Kita- und Schulleitungen haben Eltern bereits vielerorts auf die Gefahren der Serie für Kinder hingewiesen. Auch Lindenberg und Götz betonen, dass Eltern ihren Kindern nicht erlauben sollten, die Serie zu schauen. Die Freigabe ab 16 Jahren durch die Freiwillige Selbstkontrolle der Filmwirtschaft (FSK) gebe es aus gutem Grund.
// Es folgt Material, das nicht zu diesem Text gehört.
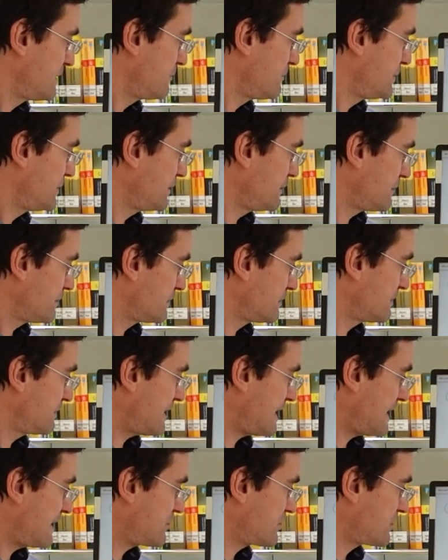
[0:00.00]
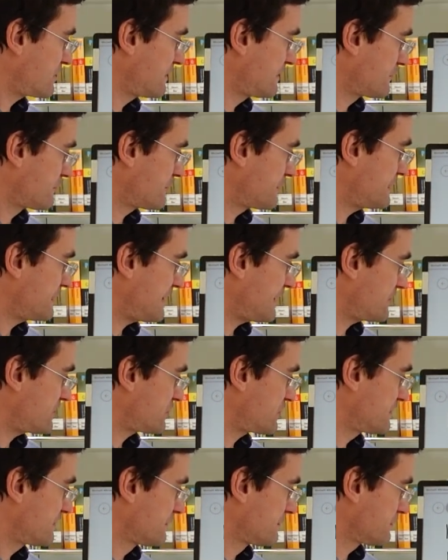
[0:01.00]
beyond H0, and
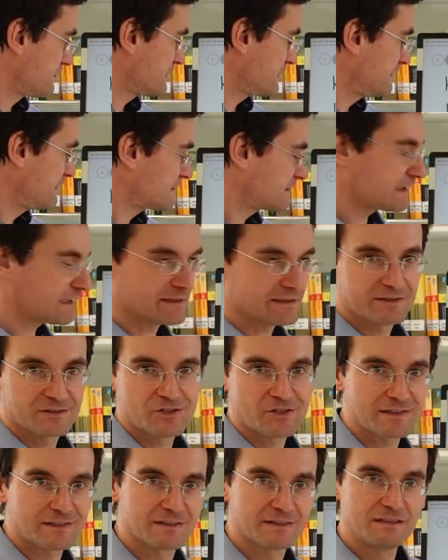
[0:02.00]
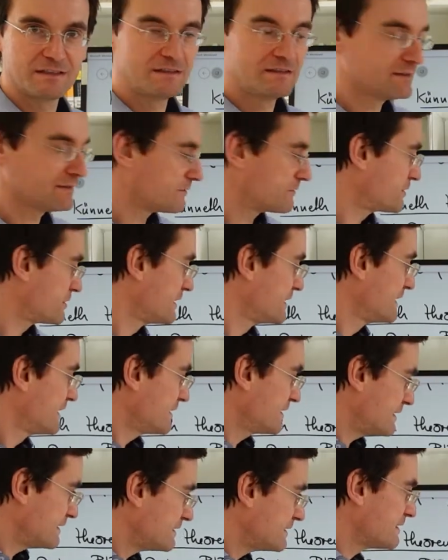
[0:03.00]
H0 D star is just D0,
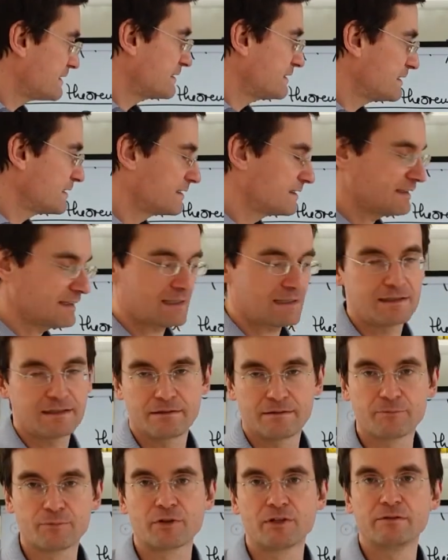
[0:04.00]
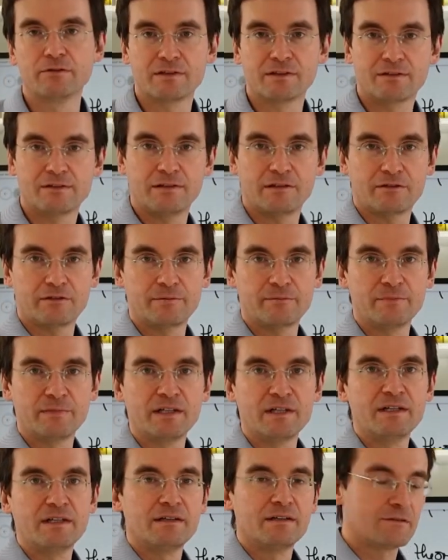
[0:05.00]
then this is exactly the previous theorem.
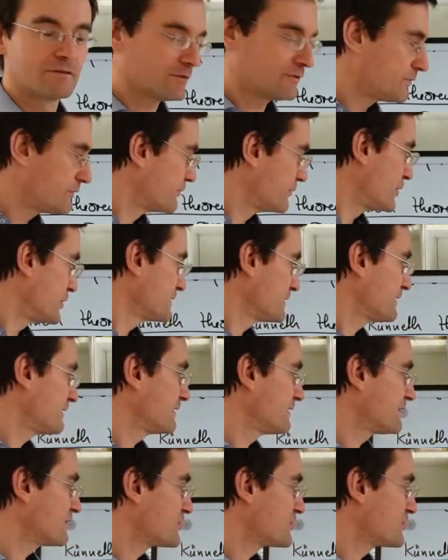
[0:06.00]
So if you want, this is a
Eltern können bei Verarbeitung helfen
Eltern sollten ihren Kindern klar machen, dass "stark sein" heißt, die Serie nicht oder nicht weiter zu schauen, sagte Medienpädagogin Götz. Ohne freiwilligen Verzicht lasse sich gerade bei schon etwas älteren Kindern oft schwer verhindern, dass sie im digitalen Raum die Serie oder Teile davon sehen. So gebe es für FSK-16-Freigaben bei Netflix keine Jugendschutzfunktion, erklärte Götz.
Zudem sei "Squid Game" bereits weit verbreitet: Die Spiele aus der Serie würden auch in Videospielen wie "Minecraft" nachgespielt und auf Tiktok oder Instagram gebe es zahlreiche sogenannte Memes, also Sketche, in denen die Serie aufgegriffen wird oder entsprechende Witze.
Und auch bei Freunden oder Geschwistern könnten Kinder die Serie schauen. Wichtig sei es, gegebenenfalls über das Gesehene zu sprechen, um bei der Verarbeitung zu helfen, sagte Götz.